#### Stored data entries
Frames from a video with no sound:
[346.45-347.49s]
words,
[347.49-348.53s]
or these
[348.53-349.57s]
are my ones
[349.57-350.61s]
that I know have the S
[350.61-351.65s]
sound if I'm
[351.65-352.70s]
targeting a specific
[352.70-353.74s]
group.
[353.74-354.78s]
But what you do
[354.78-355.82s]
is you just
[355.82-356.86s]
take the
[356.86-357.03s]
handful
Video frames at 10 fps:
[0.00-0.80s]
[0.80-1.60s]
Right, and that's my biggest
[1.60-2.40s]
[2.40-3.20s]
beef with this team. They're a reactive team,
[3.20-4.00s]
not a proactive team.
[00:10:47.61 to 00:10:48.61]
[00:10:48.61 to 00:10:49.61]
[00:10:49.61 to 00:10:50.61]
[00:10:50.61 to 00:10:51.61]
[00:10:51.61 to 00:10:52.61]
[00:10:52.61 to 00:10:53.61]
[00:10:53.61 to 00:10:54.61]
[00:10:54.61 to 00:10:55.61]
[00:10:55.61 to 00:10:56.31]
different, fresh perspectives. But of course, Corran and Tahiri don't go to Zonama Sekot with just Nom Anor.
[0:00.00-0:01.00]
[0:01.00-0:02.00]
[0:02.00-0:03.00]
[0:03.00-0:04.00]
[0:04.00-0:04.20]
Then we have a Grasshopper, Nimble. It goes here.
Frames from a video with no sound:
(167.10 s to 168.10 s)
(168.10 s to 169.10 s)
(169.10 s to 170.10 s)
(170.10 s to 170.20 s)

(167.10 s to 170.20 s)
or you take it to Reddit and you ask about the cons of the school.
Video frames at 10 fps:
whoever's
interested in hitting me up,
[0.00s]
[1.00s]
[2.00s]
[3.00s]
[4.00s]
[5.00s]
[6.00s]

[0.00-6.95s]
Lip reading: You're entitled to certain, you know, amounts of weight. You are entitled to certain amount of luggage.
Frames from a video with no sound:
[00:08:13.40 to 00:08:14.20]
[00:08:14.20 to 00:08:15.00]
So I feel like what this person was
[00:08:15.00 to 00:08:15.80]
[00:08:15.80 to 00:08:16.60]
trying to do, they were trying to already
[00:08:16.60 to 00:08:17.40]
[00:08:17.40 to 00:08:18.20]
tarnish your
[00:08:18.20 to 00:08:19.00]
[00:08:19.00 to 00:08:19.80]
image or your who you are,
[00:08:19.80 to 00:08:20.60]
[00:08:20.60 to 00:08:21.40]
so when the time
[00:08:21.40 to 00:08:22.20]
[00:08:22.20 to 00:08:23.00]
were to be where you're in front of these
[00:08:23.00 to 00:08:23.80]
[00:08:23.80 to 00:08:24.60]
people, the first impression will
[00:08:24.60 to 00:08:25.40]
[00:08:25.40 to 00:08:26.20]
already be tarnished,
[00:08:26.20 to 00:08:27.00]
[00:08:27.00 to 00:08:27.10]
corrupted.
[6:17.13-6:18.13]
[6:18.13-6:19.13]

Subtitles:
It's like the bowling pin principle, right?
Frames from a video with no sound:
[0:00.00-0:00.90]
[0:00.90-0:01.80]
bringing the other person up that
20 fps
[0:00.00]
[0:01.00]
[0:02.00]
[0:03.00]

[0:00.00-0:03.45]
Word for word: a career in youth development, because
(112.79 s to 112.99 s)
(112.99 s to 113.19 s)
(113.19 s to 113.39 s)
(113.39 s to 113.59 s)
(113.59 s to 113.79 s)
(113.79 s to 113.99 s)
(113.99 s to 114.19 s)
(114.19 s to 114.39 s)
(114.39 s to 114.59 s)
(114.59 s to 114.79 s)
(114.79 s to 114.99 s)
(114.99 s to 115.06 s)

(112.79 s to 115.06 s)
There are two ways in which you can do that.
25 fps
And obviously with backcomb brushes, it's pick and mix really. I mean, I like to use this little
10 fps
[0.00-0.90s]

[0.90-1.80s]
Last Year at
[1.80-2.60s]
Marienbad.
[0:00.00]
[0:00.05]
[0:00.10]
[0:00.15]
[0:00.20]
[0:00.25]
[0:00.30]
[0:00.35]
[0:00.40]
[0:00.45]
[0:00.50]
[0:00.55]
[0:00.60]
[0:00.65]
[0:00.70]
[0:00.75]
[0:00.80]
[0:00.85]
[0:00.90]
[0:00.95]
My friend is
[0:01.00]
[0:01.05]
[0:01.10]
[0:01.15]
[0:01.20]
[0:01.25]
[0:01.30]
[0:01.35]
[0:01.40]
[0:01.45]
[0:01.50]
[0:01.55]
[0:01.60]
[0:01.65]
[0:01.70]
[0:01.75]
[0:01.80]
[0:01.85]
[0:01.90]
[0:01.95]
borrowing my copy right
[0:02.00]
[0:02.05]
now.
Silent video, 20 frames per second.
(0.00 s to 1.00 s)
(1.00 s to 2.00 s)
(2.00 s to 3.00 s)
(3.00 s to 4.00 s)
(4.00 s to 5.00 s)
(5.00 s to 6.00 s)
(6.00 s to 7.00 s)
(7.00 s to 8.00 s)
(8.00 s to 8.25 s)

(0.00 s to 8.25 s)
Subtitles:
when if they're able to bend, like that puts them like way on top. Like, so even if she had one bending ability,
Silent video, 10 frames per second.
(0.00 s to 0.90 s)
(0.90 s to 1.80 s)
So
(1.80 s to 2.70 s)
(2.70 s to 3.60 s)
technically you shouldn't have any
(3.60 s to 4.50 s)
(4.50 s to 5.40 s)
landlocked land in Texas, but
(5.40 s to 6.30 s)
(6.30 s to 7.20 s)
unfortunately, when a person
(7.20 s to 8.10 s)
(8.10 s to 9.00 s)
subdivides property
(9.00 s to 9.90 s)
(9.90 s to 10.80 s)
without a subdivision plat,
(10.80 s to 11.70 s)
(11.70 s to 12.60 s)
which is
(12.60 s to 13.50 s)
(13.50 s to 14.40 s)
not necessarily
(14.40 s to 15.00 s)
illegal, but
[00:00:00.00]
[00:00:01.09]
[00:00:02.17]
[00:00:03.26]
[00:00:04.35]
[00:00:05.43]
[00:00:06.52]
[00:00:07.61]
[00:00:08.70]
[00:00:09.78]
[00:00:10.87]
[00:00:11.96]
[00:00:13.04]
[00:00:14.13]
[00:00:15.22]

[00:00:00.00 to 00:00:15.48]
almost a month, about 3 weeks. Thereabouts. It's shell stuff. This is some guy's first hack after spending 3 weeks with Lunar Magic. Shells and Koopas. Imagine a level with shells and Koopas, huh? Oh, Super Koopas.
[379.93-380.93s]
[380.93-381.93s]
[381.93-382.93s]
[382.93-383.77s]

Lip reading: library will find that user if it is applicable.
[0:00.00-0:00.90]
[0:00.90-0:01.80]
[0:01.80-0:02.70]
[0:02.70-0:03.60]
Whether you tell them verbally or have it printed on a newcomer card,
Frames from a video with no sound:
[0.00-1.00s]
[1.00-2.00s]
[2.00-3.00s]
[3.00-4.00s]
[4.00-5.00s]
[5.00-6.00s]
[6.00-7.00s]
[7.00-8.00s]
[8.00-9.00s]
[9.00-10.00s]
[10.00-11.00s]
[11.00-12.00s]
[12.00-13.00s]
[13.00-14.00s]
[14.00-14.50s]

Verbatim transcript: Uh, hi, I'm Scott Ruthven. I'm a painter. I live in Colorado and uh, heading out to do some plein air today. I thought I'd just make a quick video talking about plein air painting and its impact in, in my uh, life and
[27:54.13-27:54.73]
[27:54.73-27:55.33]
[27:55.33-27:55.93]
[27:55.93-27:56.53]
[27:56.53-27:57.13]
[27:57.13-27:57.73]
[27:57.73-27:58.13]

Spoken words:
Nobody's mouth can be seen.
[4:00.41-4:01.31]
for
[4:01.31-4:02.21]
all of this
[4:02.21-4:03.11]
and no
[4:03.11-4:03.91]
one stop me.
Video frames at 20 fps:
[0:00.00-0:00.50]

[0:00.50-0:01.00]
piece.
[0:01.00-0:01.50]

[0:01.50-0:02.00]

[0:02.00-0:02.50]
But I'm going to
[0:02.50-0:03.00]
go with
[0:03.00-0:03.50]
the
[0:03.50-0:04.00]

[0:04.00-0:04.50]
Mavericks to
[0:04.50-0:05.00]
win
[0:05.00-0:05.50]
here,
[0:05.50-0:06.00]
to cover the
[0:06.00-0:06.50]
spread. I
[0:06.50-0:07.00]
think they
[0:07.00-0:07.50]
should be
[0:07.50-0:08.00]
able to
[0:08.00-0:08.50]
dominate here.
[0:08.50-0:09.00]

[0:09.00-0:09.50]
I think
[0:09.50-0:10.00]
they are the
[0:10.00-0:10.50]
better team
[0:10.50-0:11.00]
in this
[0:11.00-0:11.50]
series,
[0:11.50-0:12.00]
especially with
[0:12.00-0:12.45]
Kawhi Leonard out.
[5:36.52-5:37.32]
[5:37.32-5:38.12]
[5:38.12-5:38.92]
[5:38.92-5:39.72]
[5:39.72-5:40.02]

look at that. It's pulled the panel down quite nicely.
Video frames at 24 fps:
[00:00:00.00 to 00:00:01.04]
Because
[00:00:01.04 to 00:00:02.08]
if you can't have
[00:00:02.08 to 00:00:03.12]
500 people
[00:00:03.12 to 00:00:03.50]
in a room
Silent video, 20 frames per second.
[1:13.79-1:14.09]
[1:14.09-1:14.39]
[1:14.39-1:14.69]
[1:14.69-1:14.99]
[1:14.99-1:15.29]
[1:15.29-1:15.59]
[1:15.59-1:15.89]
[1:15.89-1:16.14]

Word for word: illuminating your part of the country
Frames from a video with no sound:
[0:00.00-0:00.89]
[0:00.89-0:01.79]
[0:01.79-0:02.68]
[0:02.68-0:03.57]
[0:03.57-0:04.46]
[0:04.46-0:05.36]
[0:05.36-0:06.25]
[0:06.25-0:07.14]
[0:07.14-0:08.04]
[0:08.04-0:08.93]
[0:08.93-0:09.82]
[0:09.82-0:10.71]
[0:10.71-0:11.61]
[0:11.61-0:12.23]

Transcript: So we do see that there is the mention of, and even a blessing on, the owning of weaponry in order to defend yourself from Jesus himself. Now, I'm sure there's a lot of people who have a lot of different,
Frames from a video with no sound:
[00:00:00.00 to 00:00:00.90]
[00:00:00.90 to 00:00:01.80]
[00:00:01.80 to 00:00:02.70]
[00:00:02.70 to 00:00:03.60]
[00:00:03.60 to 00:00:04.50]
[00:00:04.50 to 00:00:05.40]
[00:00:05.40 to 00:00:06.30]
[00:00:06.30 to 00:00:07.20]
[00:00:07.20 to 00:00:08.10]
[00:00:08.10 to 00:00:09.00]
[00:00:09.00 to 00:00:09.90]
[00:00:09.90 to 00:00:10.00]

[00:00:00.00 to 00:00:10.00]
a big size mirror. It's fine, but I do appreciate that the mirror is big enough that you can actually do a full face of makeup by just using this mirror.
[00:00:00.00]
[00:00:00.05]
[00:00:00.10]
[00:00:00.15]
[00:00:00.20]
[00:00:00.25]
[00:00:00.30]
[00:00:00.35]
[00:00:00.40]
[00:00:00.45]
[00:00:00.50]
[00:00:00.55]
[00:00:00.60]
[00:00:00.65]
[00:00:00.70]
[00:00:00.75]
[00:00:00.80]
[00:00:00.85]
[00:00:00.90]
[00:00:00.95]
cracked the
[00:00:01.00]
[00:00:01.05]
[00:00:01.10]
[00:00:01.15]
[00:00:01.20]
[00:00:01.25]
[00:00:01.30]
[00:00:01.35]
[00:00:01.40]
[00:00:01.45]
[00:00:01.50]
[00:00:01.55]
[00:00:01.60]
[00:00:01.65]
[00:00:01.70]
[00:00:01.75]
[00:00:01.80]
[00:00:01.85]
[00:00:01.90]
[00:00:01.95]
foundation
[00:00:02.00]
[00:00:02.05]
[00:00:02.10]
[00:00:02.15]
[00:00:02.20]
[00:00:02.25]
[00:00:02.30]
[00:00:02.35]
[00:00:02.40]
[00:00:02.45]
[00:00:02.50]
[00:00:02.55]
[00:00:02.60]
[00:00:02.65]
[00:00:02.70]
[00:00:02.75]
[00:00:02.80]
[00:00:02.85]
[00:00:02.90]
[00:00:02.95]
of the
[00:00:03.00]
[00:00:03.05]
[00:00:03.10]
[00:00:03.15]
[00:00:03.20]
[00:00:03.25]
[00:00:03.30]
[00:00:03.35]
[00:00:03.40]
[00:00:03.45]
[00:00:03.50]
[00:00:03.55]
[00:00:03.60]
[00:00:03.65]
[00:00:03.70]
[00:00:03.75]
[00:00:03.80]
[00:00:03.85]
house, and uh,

#### Your objective
Keeping every character as it is, restate the lines above that run from the line with "(114.79 s to 114.99 s)" through the line with "(1.00 s to 2.00 s)", both included, and nothing else.

#### Worked solution
(114.79 s to 114.99 s)
(114.99 s to 115.06 s)

(112.79 s to 115.06 s)
There are two ways in which you can do that.
25 fps
And obviously with backcomb brushes, it's pick and mix really. I mean, I like to use this little
10 fps
[0.00-0.90s]

[0.90-1.80s]
Last Year at
[1.80-2.60s]
Marienbad.
[0:00.00]
[0:00.05]
[0:00.10]
[0:00.15]
[0:00.20]
[0:00.25]
[0:00.30]
[0:00.35]
[0:00.40]
[0:00.45]
[0:00.50]
[0:00.55]
[0:00.60]
[0:00.65]
[0:00.70]
[0:00.75]
[0:00.80]
[0:00.85]
[0:00.90]
[0:00.95]
My friend is
[0:01.00]
[0:01.05]
[0:01.10]
[0:01.15]
[0:01.20]
[0:01.25]
[0:01.30]
[0:01.35]
[0:01.40]
[0:01.45]
[0:01.50]
[0:01.55]
[0:01.60]
[0:01.65]
[0:01.70]
[0:01.75]
[0:01.80]
[0:01.85]
[0:01.90]
[0:01.95]
borrowing my copy right
[0:02.00]
[0:02.05]
now.
Silent video, 20 frames per second.
(0.00 s to 1.00 s)
(1.00 s to 2.00 s)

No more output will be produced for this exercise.